__PROBLEM STATEMENT__
With every picture left out, give the data below back exactly.

__SUPPLIED INFORMATION__
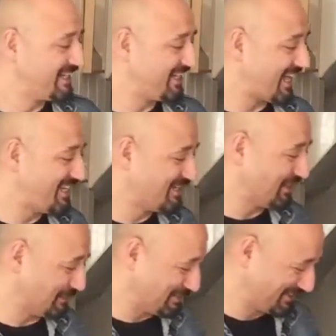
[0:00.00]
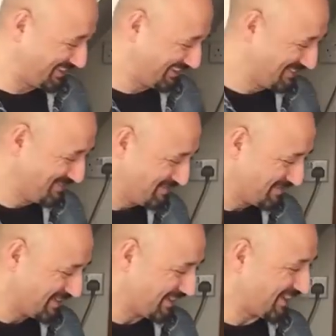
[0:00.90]
can end up
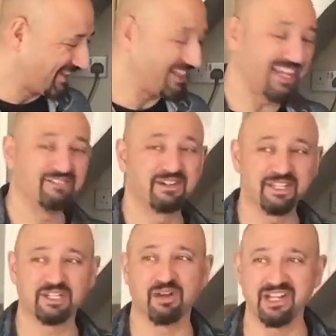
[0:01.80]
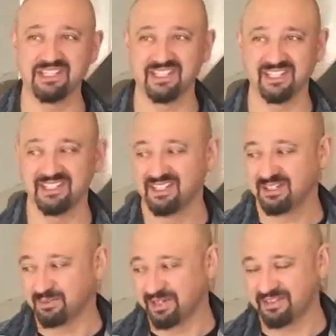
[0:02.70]
getting very crazy
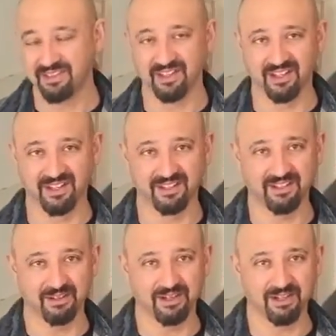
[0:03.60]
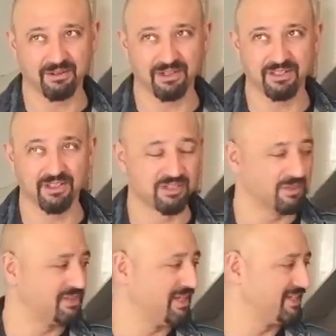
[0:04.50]
with the
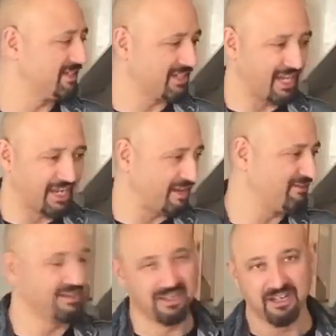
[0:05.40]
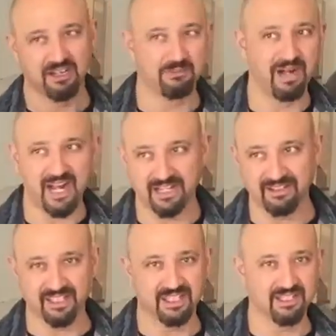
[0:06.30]
juices and kind of
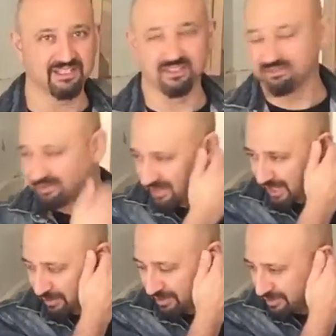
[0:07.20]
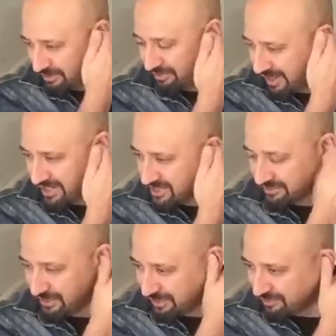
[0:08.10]
combining things. And I went through a phase
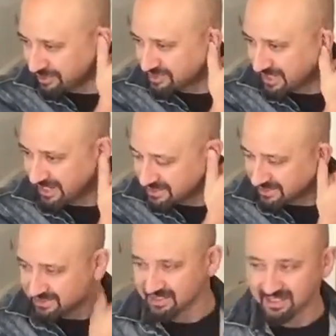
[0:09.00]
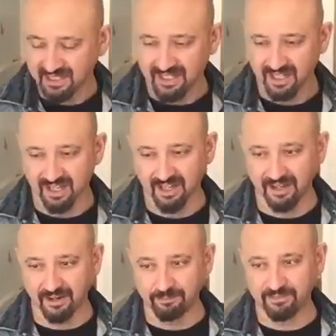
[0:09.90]
of when I first started
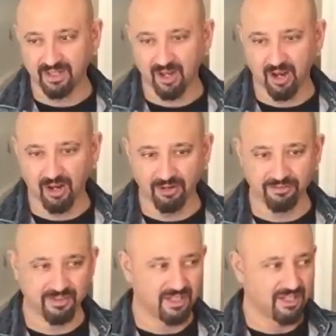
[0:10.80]
of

__REPLY__
[0:00.00]
[0:00.90]
can end up
[0:01.80]
[0:02.70]
getting very crazy
[0:03.60]
[0:04.50]
with the
[0:05.40]
[0:06.30]
juices and kind of
[0:07.20]
[0:08.10]
combining things. And I went through a phase
[0:09.00]
[0:09.90]
of when I first started
[0:10.80]
of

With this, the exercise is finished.